◆ PROBLEM DETAILS:
The required output is every entry, printed exactly as written.

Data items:
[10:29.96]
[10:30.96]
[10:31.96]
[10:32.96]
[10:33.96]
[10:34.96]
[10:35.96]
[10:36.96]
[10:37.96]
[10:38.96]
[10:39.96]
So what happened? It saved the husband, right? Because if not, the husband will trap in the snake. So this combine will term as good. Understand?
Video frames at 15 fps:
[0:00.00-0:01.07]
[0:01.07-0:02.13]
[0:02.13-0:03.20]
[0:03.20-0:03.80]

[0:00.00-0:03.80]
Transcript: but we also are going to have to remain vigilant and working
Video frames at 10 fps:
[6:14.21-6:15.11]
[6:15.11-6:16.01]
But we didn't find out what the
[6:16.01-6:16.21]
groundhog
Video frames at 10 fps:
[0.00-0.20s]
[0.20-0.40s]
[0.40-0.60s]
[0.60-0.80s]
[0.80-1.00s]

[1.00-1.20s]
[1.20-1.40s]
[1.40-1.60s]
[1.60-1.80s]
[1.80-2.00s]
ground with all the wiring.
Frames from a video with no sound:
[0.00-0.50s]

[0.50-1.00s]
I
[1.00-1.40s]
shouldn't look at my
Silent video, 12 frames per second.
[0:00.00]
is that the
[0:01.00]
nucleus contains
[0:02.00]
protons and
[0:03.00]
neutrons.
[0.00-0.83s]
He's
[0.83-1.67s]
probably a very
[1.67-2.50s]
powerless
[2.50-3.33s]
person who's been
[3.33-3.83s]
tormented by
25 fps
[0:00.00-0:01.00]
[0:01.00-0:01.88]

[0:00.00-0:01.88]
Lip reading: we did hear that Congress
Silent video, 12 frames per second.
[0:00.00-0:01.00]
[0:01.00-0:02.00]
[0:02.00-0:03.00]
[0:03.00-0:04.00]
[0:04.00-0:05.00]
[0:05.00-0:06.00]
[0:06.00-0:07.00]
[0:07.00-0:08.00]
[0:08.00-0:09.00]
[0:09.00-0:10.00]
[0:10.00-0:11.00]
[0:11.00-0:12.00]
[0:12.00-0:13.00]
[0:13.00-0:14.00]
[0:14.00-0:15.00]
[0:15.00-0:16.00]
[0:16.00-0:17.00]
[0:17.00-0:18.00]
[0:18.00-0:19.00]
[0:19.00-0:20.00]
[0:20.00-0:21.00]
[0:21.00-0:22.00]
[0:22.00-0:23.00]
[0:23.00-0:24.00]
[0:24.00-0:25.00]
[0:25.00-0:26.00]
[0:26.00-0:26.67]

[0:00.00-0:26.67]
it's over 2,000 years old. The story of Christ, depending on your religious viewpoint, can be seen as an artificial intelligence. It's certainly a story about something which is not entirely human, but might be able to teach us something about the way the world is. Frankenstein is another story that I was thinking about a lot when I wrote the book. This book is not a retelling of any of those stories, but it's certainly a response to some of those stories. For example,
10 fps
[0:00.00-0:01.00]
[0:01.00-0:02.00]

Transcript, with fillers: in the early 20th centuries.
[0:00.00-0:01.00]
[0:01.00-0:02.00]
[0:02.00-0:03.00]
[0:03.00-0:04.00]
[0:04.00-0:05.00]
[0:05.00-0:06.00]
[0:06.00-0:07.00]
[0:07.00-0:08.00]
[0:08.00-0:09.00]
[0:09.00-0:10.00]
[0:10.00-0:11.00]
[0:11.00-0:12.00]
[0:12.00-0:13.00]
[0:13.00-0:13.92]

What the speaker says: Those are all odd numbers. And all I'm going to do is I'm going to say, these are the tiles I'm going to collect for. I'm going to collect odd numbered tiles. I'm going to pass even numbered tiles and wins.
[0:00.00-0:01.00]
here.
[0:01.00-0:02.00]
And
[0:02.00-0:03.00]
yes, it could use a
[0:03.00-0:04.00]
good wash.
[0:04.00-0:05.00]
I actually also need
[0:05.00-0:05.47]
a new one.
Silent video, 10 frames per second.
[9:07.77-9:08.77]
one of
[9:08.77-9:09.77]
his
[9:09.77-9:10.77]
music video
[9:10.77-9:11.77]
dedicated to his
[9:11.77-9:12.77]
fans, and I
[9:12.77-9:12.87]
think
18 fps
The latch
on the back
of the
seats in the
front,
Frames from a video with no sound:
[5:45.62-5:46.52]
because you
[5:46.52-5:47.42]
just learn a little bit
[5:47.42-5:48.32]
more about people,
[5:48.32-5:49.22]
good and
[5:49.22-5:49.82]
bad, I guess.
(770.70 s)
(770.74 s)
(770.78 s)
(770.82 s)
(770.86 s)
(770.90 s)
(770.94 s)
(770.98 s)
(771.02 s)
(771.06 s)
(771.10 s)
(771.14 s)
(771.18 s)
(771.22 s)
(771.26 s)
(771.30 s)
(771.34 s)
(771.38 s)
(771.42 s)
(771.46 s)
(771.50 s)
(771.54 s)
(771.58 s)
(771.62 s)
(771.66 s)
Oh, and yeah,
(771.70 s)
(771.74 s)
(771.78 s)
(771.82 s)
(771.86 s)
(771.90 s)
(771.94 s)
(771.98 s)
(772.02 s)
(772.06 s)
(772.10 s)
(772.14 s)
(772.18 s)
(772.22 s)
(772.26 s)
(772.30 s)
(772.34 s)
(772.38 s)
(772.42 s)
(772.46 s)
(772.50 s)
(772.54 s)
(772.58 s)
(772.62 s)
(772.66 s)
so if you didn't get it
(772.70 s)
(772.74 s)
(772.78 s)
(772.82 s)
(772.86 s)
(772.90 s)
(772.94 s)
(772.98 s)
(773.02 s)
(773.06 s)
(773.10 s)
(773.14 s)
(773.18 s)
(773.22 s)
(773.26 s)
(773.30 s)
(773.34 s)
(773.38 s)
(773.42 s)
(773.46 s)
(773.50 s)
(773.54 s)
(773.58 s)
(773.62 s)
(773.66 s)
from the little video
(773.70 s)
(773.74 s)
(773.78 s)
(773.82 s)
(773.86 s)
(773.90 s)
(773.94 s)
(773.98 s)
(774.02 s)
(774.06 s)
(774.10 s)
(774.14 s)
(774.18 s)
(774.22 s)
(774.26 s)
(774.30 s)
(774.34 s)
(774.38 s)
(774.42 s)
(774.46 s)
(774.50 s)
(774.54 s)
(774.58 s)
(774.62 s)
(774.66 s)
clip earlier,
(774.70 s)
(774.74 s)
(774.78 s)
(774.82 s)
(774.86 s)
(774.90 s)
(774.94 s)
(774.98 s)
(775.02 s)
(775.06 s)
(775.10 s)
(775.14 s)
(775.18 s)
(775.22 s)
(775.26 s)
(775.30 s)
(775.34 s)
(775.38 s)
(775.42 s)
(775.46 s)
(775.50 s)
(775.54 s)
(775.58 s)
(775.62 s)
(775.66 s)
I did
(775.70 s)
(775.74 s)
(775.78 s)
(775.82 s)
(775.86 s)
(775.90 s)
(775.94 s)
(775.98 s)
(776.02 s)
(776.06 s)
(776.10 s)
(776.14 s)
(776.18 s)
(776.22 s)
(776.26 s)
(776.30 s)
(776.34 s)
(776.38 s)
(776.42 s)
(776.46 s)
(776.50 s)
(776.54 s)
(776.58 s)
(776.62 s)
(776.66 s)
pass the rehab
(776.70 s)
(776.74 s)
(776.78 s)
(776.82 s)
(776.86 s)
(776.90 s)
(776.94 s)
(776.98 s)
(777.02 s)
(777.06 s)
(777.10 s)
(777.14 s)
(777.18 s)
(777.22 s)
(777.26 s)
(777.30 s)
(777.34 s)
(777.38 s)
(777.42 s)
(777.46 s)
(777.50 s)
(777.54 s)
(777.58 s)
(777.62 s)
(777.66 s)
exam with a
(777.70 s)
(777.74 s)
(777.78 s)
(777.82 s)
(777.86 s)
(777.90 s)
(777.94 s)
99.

◆ RESULT BELOW:
[10:29.96]
[10:30.96]
[10:31.96]
[10:32.96]
[10:33.96]
[10:34.96]
[10:35.96]
[10:36.96]
[10:37.96]
[10:38.96]
[10:39.96]
So what happened? It saved the husband, right? Because if not, the husband will trap in the snake. So this combine will term as good. Understand?
Video frames at 15 fps:
[0:00.00-0:01.07]
[0:01.07-0:02.13]
[0:02.13-0:03.20]
[0:03.20-0:03.80]

[0:00.00-0:03.80]
Transcript: but we also are going to have to remain vigilant and working
Video frames at 10 fps:
[6:14.21-6:15.11]
[6:15.11-6:16.01]
But we didn't find out what the
[6:16.01-6:16.21]
groundhog
Video frames at 10 fps:
[0.00-0.20s]
[0.20-0.40s]
[0.40-0.60s]
[0.60-0.80s]
[0.80-1.00s]

[1.00-1.20s]
[1.20-1.40s]
[1.40-1.60s]
[1.60-1.80s]
[1.80-2.00s]
ground with all the wiring.
Frames from a video with no sound:
[0.00-0.50s]

[0.50-1.00s]
I
[1.00-1.40s]
shouldn't look at my
Silent video, 12 frames per second.
[0:00.00]
is that the
[0:01.00]
nucleus contains
[0:02.00]
protons and
[0:03.00]
neutrons.
[0.00-0.83s]
He's
[0.83-1.67s]
probably a very
[1.67-2.50s]
powerless
[2.50-3.33s]
person who's been
[3.33-3.83s]
tormented by
25 fps
[0:00.00-0:01.00]
[0:01.00-0:01.88]

[0:00.00-0:01.88]
Lip reading: we did hear that Congress
Silent video, 12 frames per second.
[0:00.00-0:01.00]
[0:01.00-0:02.00]
[0:02.00-0:03.00]
[0:03.00-0:04.00]
[0:04.00-0:05.00]
[0:05.00-0:06.00]
[0:06.00-0:07.00]
[0:07.00-0:08.00]
[0:08.00-0:09.00]
[0:09.00-0:10.00]
[0:10.00-0:11.00]
[0:11.00-0:12.00]
[0:12.00-0:13.00]
[0:13.00-0:14.00]
[0:14.00-0:15.00]
[0:15.00-0:16.00]
[0:16.00-0:17.00]
[0:17.00-0:18.00]
[0:18.00-0:19.00]
[0:19.00-0:20.00]
[0:20.00-0:21.00]
[0:21.00-0:22.00]
[0:22.00-0:23.00]
[0:23.00-0:24.00]
[0:24.00-0:25.00]
[0:25.00-0:26.00]
[0:26.00-0:26.67]

[0:00.00-0:26.67]
it's over 2,000 years old. The story of Christ, depending on your religious viewpoint, can be seen as an artificial intelligence. It's certainly a story about something which is not entirely human, but might be able to teach us something about the way the world is. Frankenstein is another story that I was thinking about a lot when I wrote the book. This book is not a retelling of any of those stories, but it's certainly a response to some of those stories. For example,
10 fps
[0:00.00-0:01.00]
[0:01.00-0:02.00]

Transcript, with fillers: in the early 20th centuries.
[0:00.00-0:01.00]
[0:01.00-0:02.00]
[0:02.00-0:03.00]
[0:03.00-0:04.00]
[0:04.00-0:05.00]
[0:05.00-0:06.00]
[0:06.00-0:07.00]
[0:07.00-0:08.00]
[0:08.00-0:09.00]
[0:09.00-0:10.00]
[0:10.00-0:11.00]
[0:11.00-0:12.00]
[0:12.00-0:13.00]
[0:13.00-0:13.92]

What the speaker says: Those are all odd numbers. And all I'm going to do is I'm going to say, these are the tiles I'm going to collect for. I'm going to collect odd numbered tiles. I'm going to pass even numbered tiles and wins.
[0:00.00-0:01.00]
here.
[0:01.00-0:02.00]
And
[0:02.00-0:03.00]
yes, it could use a
[0:03.00-0:04.00]
good wash.
[0:04.00-0:05.00]
I actually also need
[0:05.00-0:05.47]
a new one.
Silent video, 10 frames per second.
[9:07.77-9:08.77]
one of
[9:08.77-9:09.77]
his
[9:09.77-9:10.77]
music video
[9:10.77-9:11.77]
dedicated to his
[9:11.77-9:12.77]
fans, and I
[9:12.77-9:12.87]
think
18 fps
The latch
on the back
of the
seats in the
front,
Frames from a video with no sound:
[5:45.62-5:46.52]
because you
[5:46.52-5:47.42]
just learn a little bit
[5:47.42-5:48.32]
more about people,
[5:48.32-5:49.22]
good and
[5:49.22-5:49.82]
bad, I guess.
(770.70 s)
(770.74 s)
(770.78 s)
(770.82 s)
(770.86 s)
(770.90 s)
(770.94 s)
(770.98 s)
(771.02 s)
(771.06 s)
(771.10 s)
(771.14 s)
(771.18 s)
(771.22 s)
(771.26 s)
(771.30 s)
(771.34 s)
(771.38 s)
(771.42 s)
(771.46 s)
(771.50 s)
(771.54 s)
(771.58 s)
(771.62 s)
(771.66 s)
Oh, and yeah,
(771.70 s)
(771.74 s)
(771.78 s)
(771.82 s)
(771.86 s)
(771.90 s)
(771.94 s)
(771.98 s)
(772.02 s)
(772.06 s)
(772.10 s)
(772.14 s)
(772.18 s)
(772.22 s)
(772.26 s)
(772.30 s)
(772.34 s)
(772.38 s)
(772.42 s)
(772.46 s)
(772.50 s)
(772.54 s)
(772.58 s)
(772.62 s)
(772.66 s)
so if you didn't get it
(772.70 s)
(772.74 s)
(772.78 s)
(772.82 s)
(772.86 s)
(772.90 s)
(772.94 s)
(772.98 s)
(773.02 s)
(773.06 s)
(773.10 s)
(773.14 s)
(773.18 s)
(773.22 s)
(773.26 s)
(773.30 s)
(773.34 s)
(773.38 s)
(773.42 s)
(773.46 s)
(773.50 s)
(773.54 s)
(773.58 s)
(773.62 s)
(773.66 s)
from the little video
(773.70 s)
(773.74 s)
(773.78 s)
(773.82 s)
(773.86 s)
(773.90 s)
(773.94 s)
(773.98 s)
(774.02 s)
(774.06 s)
(774.10 s)
(774.14 s)
(774.18 s)
(774.22 s)
(774.26 s)
(774.30 s)
(774.34 s)
(774.38 s)
(774.42 s)
(774.46 s)
(774.50 s)
(774.54 s)
(774.58 s)
(774.62 s)
(774.66 s)
clip earlier,
(774.70 s)
(774.74 s)
(774.78 s)
(774.82 s)
(774.86 s)
(774.90 s)
(774.94 s)
(774.98 s)
(775.02 s)
(775.06 s)
(775.10 s)
(775.14 s)
(775.18 s)
(775.22 s)
(775.26 s)
(775.30 s)
(775.34 s)
(775.38 s)
(775.42 s)
(775.46 s)
(775.50 s)
(775.54 s)
(775.58 s)
(775.62 s)
(775.66 s)
I did
(775.70 s)
(775.74 s)
(775.78 s)
(775.82 s)
(775.86 s)
(775.90 s)
(775.94 s)
(775.98 s)
(776.02 s)
(776.06 s)
(776.10 s)
(776.14 s)
(776.18 s)
(776.22 s)
(776.26 s)
(776.30 s)
(776.34 s)
(776.38 s)
(776.42 s)
(776.46 s)
(776.50 s)
(776.54 s)
(776.58 s)
(776.62 s)
(776.66 s)
pass the rehab
(776.70 s)
(776.74 s)
(776.78 s)
(776.82 s)
(776.86 s)
(776.90 s)
(776.94 s)
(776.98 s)
(777.02 s)
(777.06 s)
(777.10 s)
(777.14 s)
(777.18 s)
(777.22 s)
(777.26 s)
(777.30 s)
(777.34 s)
(777.38 s)
(777.42 s)
(777.46 s)
(777.50 s)
(777.54 s)
(777.58 s)
(777.62 s)
(777.66 s)
exam with a
(777.70 s)
(777.74 s)
(777.78 s)
(777.82 s)
(777.86 s)
(777.90 s)
(777.94 s)
99.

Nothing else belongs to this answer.